This Entrepreneur Offers a Snapshot Into Art for Kids

Dolce Wang, Vox Photo Project
Presented byPresented by Kia
Mar 7, 2016· 3 MIN READ
Tosten Burks is a contributor for Passion of the Weiss. He has written for The Fader, GOOD, Grantland, and VICE.

This profile is part of TakePart’s “Re-Visionaries” series, in which we highlight people who are shaking things up—and making a difference—in their field and community.

At her day job, classically trained cellist and USC-educated mechanical engineer Dolce Wang is creative director of the development of future technology for Disney theme parks. On the side, she runs the Vox Photo Project, traveling the world teaching photography to children in rural villages and arming locals and nonprofits with the technology and skills for self-representation. She exhibits the work stateside to raise money for the photographers’ families and in one case an entire health clinic for a Colombian orphanage full of disabled children. Wang talked to TakePart about the project.

TakePart: When did Vox Photo Project begin?

Dolce Wang: Starting in high school, I was always volunteering. I think I caught the bug through my church. In college, I had the opportunity to go to Ghana in West Africa. That was my first big international trip, to a school in a little town 30 minutes outside of Kumasi. It’s not on Google Maps. I started doing construction work at the school, teaching, whatever was needed.

On my second trip to Ghana, I thought I was going to film a documentary. I changed my plans because this girl I sponsored went missing. I spent the entire month looking for her. I really saw the reality of what people go through. I talked to everyone in the village to figure out where she was. Long story short, I did find her. She came back [with me], and my roommates and I sponsored her. I lived in a house in South Central [Los Angeles]. There were eight of us scraping by, all women. We all chipped in five, 10 dollars a month and supported Ophelia and her sisters to continue school.

When she graduated, I went back to Ghana to throw a graduation ceremony and continue what I thought was going to be a documentary film. I thought, “Why don’t I teach some photography too?” I brought a couple disposable cameras and taught this very impromptu class. There were six kids, and they shared the two disposable cameras. They’d never used a camera before. When we developed the photos, it was amazing to intimately see each kid’s home, their family. And every kid had a different style. When I came back to the States, I kept thinking, these are stories worth telling.

TakePart: Why is photography such an important tool for self-expression?

Wang: I’m always thinking about efficiency. Maybe that’s from the engineering background. I’m probably more qualified to teach music, but photography is such a powerful tool because it has such a quick learning curve. These kids got it immediately. When I think about the NGOs who are supporting the community, they also need a window into what they’re doing for people to trust them. When they’re barely scraping by, it’s hard to put resources into art. I always leave a set of cameras. I train the locals so they have the soft skills, and then I give them the hardware and a sustainability kit so they can continue representing themselves. Photography is the easiest way to show what you’re doing. And it’s just fun.

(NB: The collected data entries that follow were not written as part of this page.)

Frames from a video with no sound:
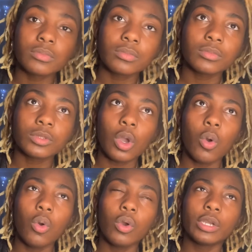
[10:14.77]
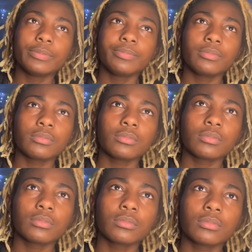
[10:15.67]
or,
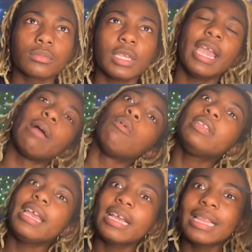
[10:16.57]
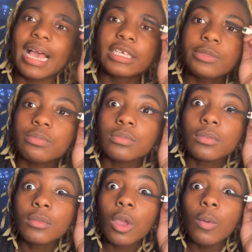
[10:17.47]
yeah, one day in class.
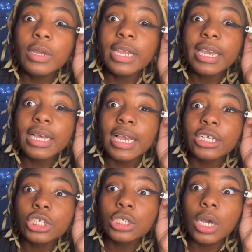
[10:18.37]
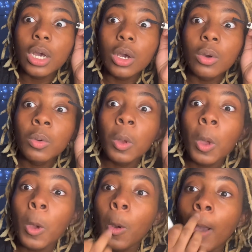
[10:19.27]
One day in class, she go,
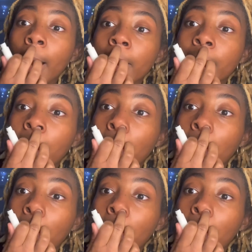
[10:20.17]
oh, I got a booger.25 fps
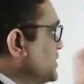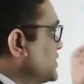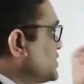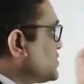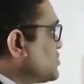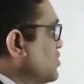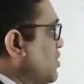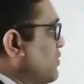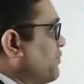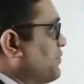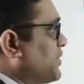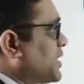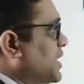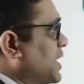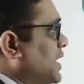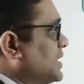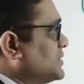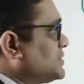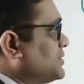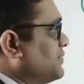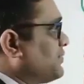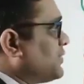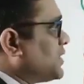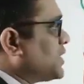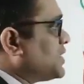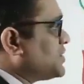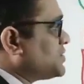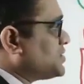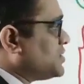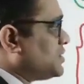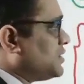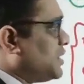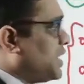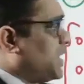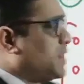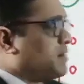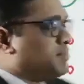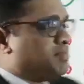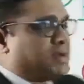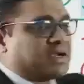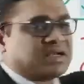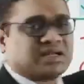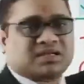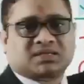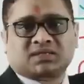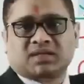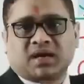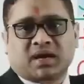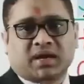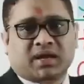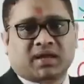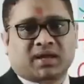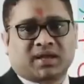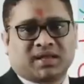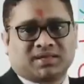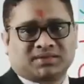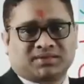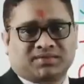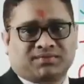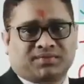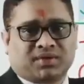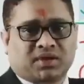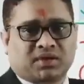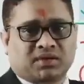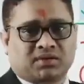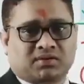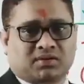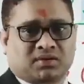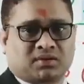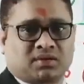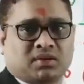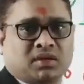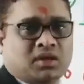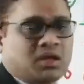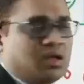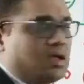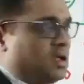dystrophic calcification and metastatic calcification.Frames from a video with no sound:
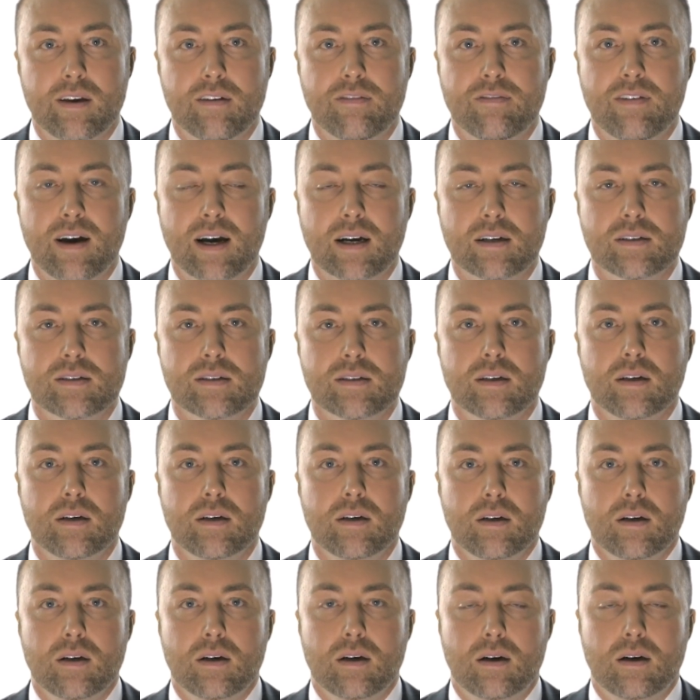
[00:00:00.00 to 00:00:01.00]
effects
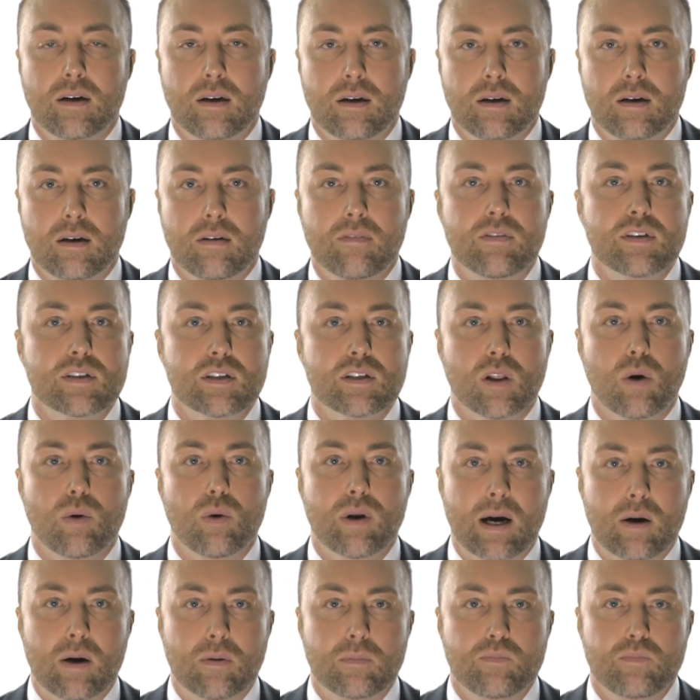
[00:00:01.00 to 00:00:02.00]
of the
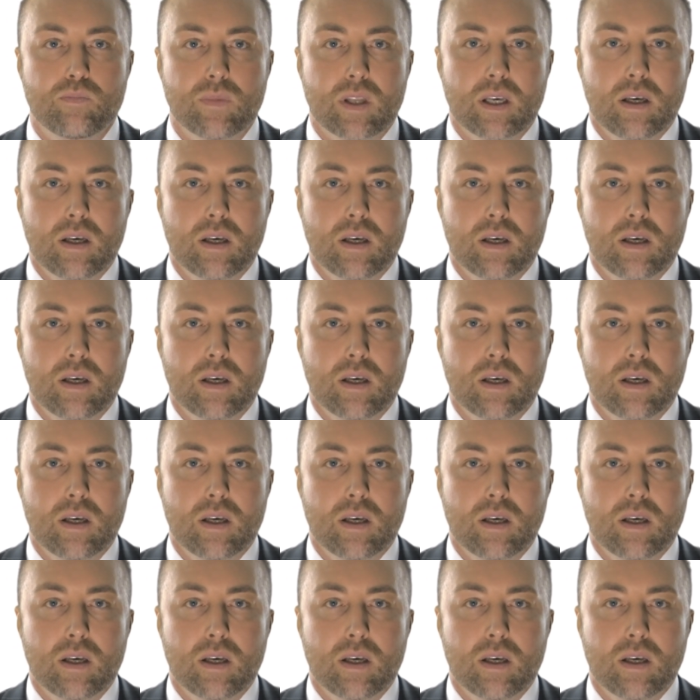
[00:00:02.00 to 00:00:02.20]
slowdown.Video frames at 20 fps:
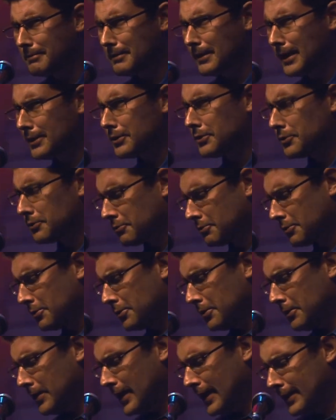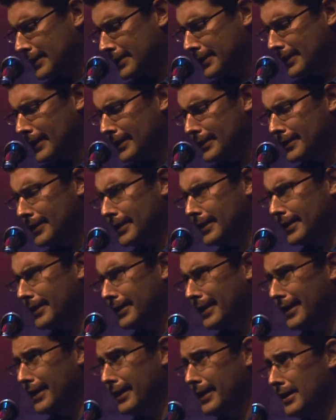It's true, he said that
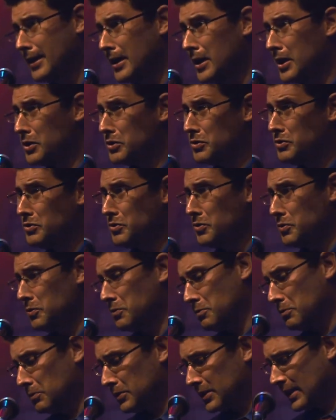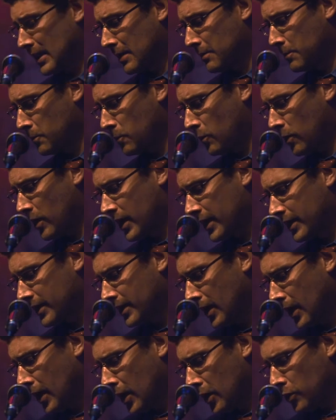he knew
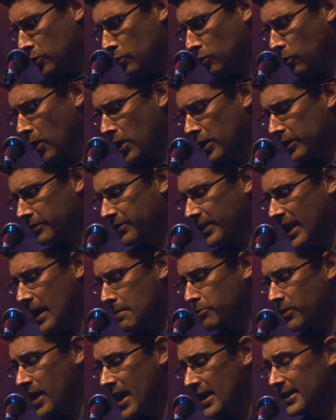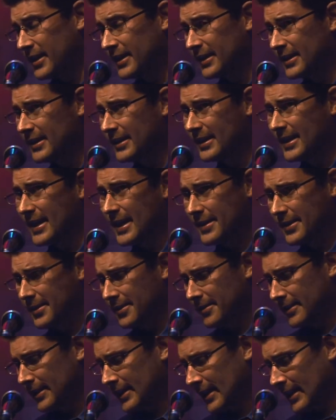someone who worked for that brand and can get
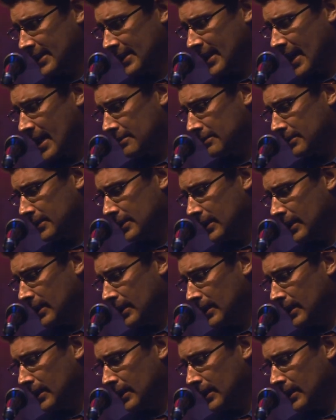her a discount.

TakePart: What’s next for Vox Photo Project? How would the $5,000 prize money help?

Wang: Because I’m working in Shanghai, I want to do four photo projects in Asia. I haven’t even represented my own people. So I will do one in Shanghai, Taiwan, and hopefully Mongolia and Tibet. I would love to add either a film or a V.R. component, thinking in terms of the exhibits. I would love to capture the environments. If I could bring a 360-degree camera and use that as part of the exhibit, that would be so cool. I think it’d be very powerful.

Over the next five years, I want to train other people who want to do this, so it’s not only me running around. I love this kind of work because with Imagineering [at Disney], everything is proprietary, but with this, I don’t care if people take my idea. I’d be happy to train people. Because it’s all been grass roots, I would love to have a solid team. I need to build a website, all the infrastructure. All the donations always go back to the communities, but I think I need to come up with something more sustainable for the project itself.

TakePart: What does it mean to be a Re-Visionary?

Wang: For me, it’s about using creativity to bring about social change. And more than that—this might be because I work in the entertainment industry—if we could use just a fragment of the resources and money that we pour into the entertainment industry and point that toward serving others, that would change the game.